■ What this task involves
With the pictures left aside, write out exactly the lines of the listing below from the line with "[3.00-4.00s]" to the line with "[0.00-10.80s]", both included, and only those.
+++++
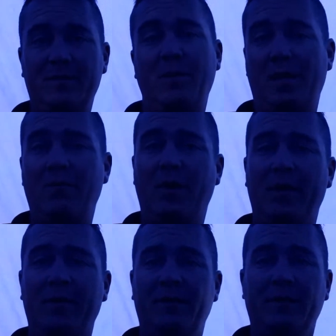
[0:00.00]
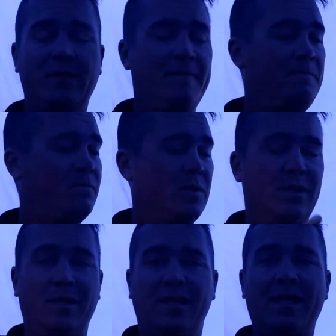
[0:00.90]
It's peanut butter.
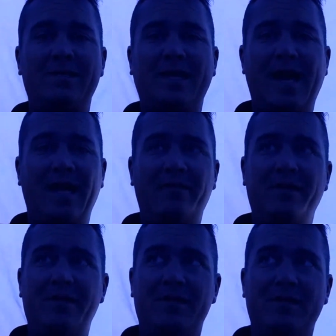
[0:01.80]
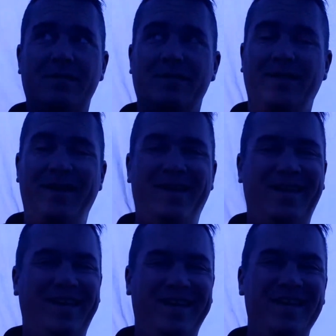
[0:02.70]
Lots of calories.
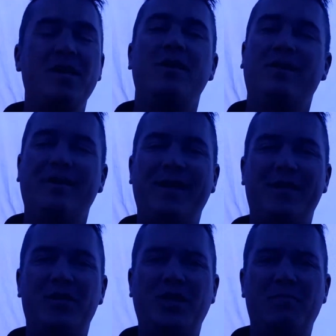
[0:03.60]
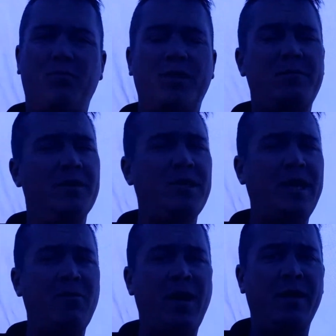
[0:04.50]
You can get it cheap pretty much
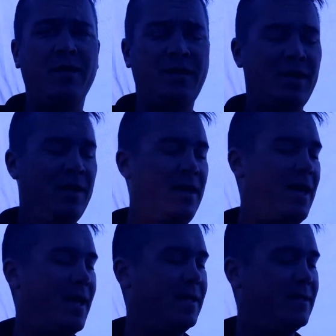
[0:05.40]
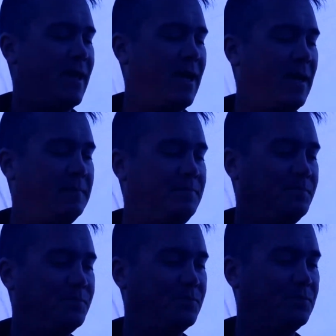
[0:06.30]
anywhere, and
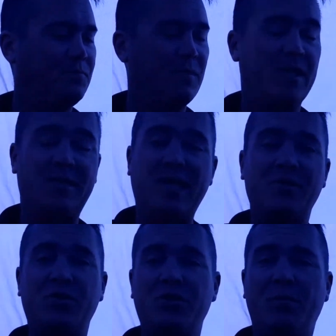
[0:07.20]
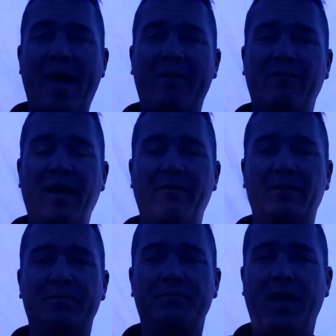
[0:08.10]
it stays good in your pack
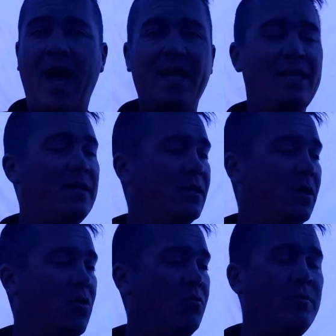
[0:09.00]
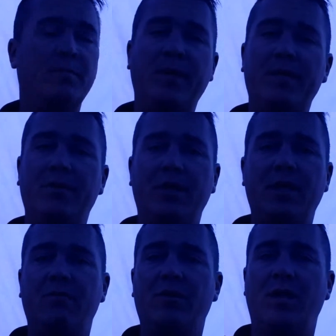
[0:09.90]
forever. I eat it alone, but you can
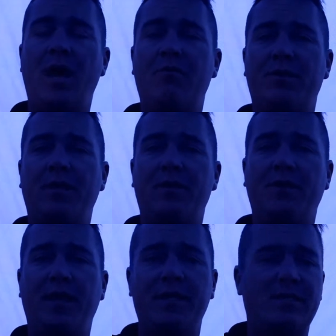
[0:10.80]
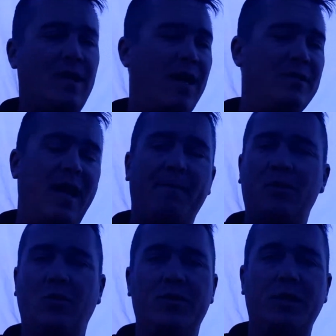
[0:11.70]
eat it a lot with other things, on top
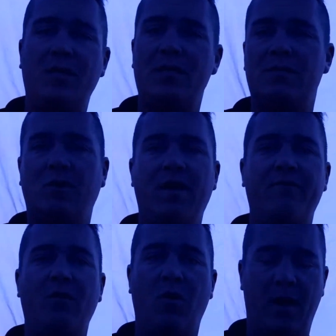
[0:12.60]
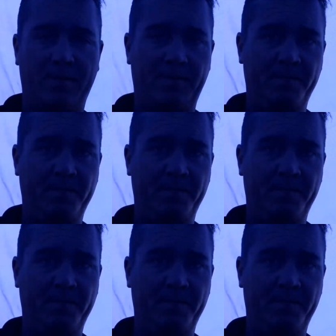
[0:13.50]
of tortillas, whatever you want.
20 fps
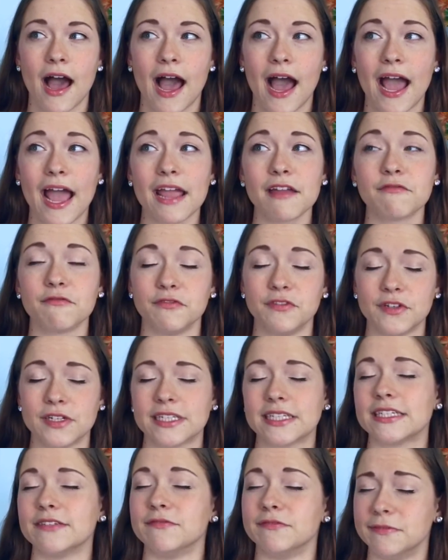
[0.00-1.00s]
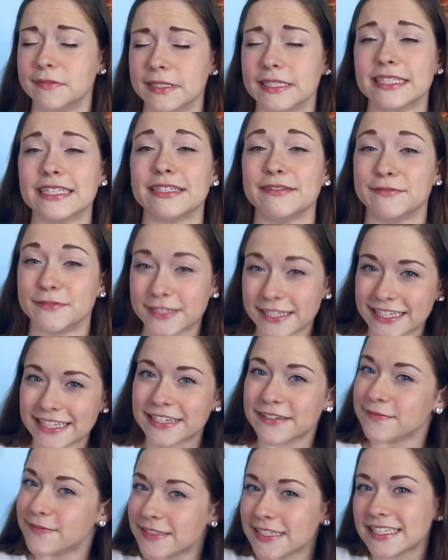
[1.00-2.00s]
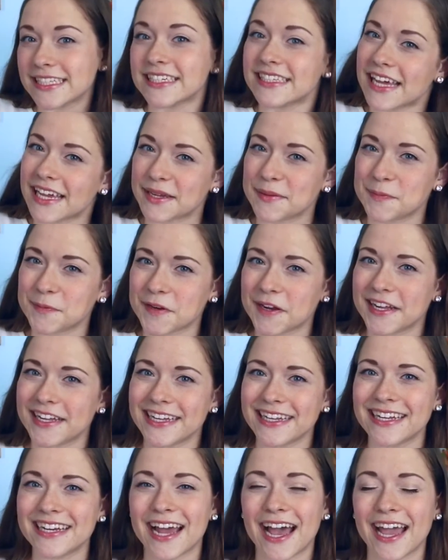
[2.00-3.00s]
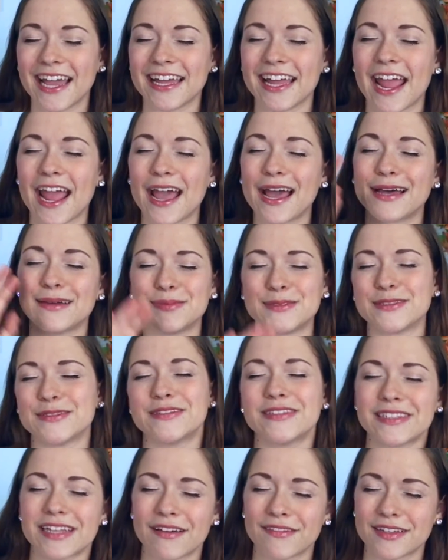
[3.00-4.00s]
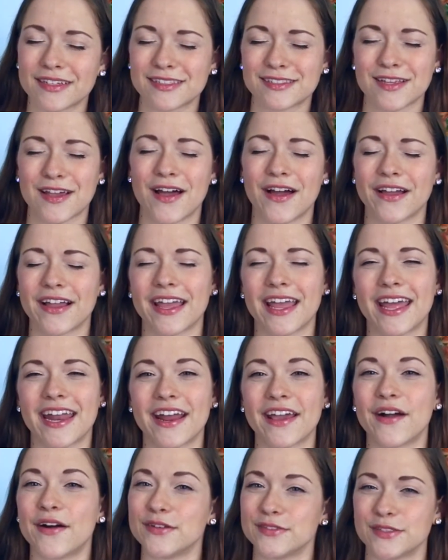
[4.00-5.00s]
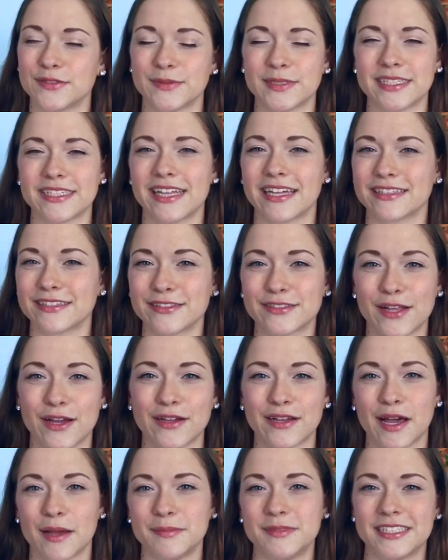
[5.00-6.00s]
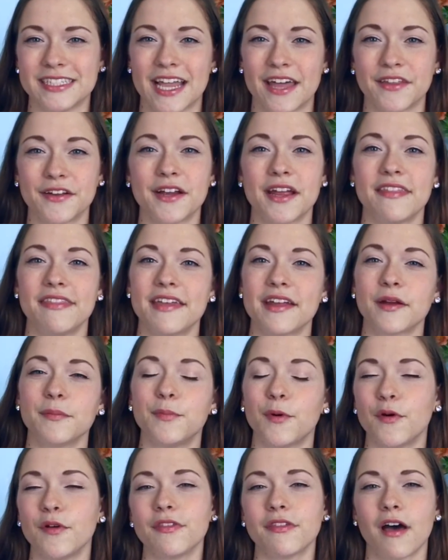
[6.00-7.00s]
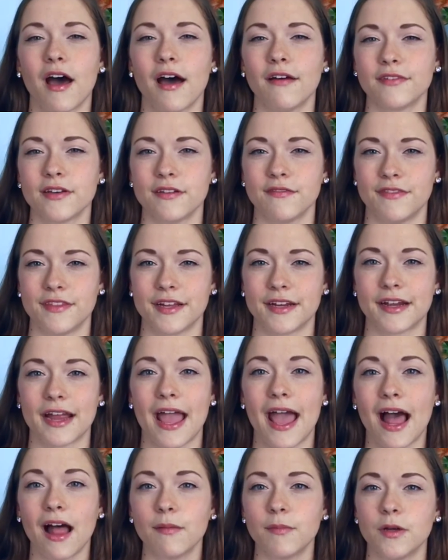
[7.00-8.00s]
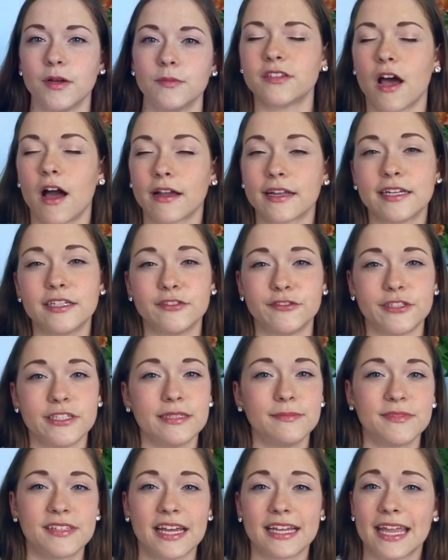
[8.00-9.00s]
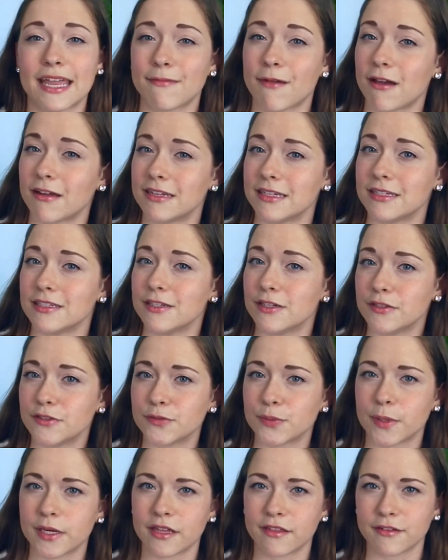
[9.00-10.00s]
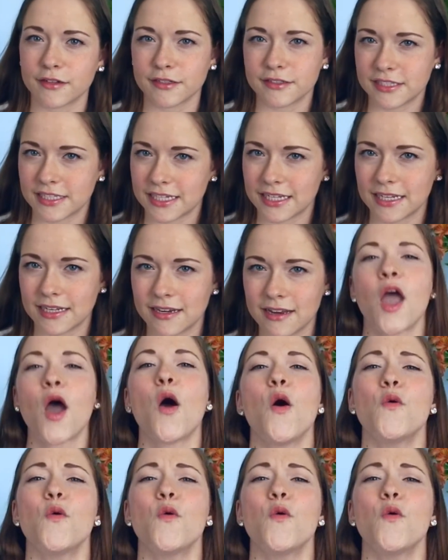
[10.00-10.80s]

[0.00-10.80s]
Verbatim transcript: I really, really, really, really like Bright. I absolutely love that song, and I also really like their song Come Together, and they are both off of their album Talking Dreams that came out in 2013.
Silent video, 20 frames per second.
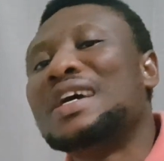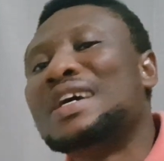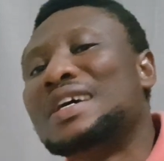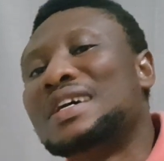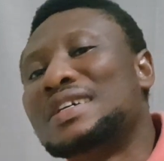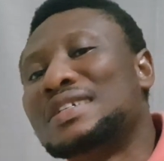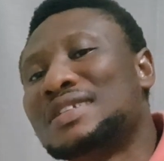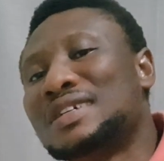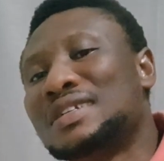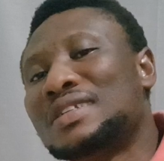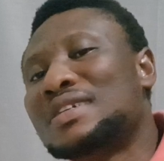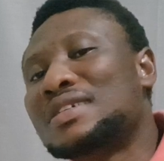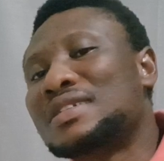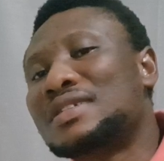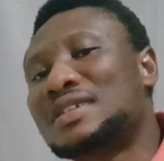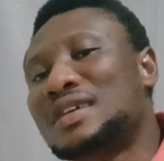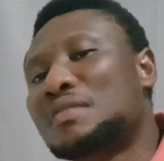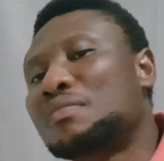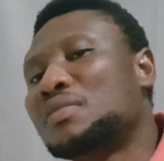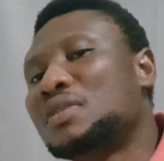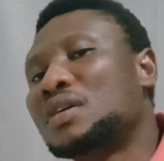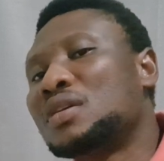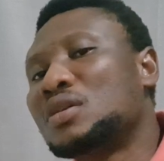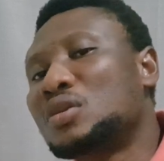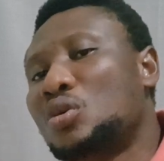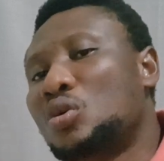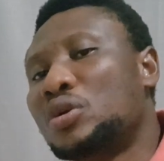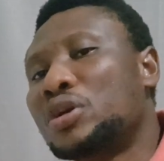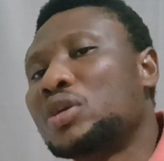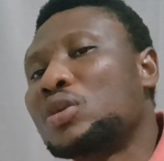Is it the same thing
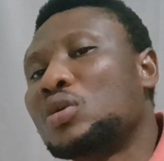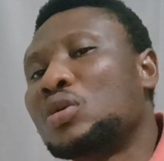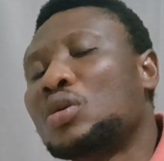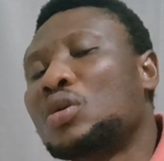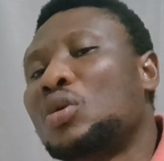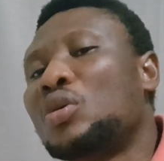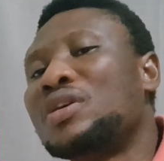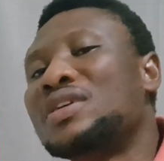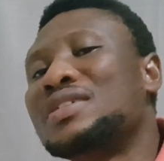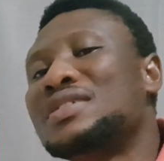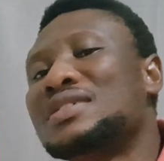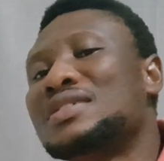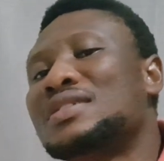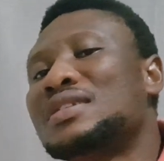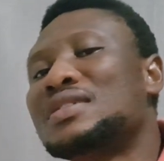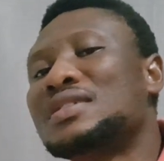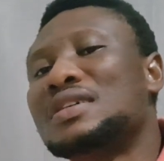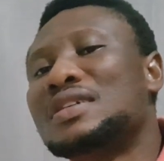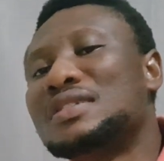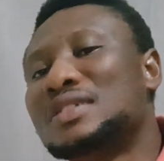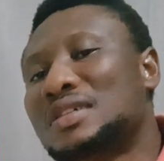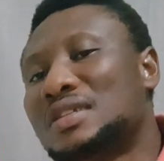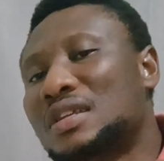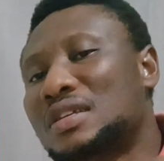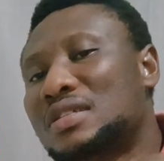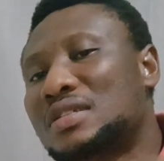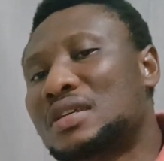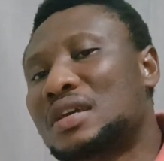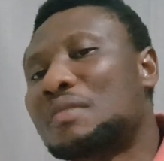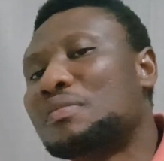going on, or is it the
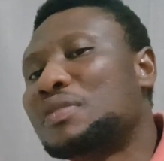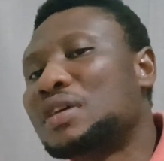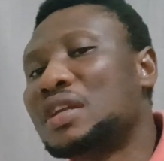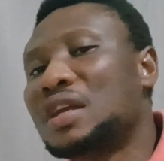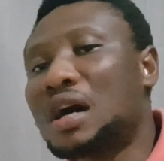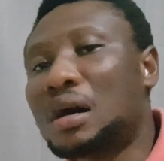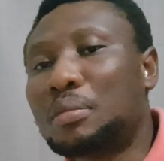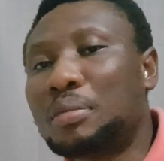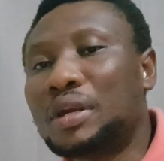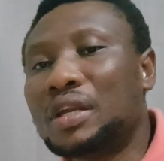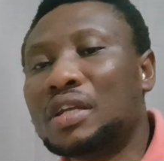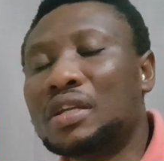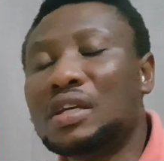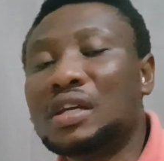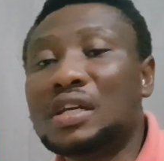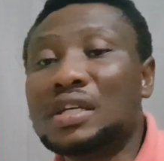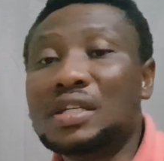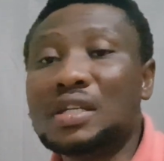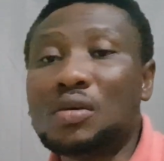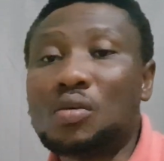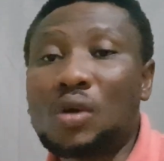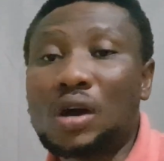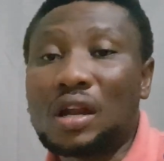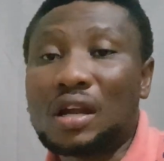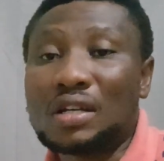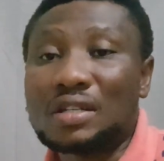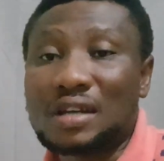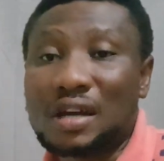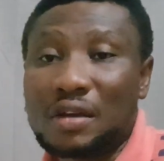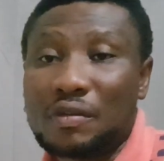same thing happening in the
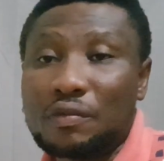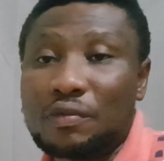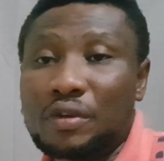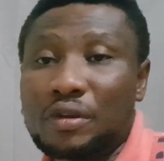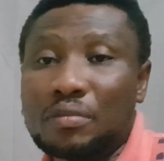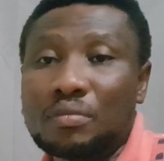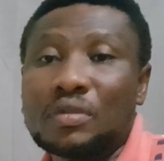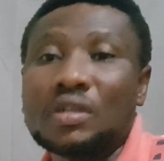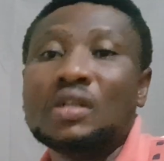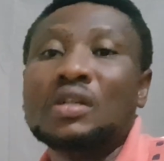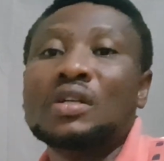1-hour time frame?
+++++
■ Your solution
[3.00-4.00s]
[4.00-5.00s]
[5.00-6.00s]
[6.00-7.00s]
[7.00-8.00s]
[8.00-9.00s]
[9.00-10.00s]
[10.00-10.80s]

[0.00-10.80s]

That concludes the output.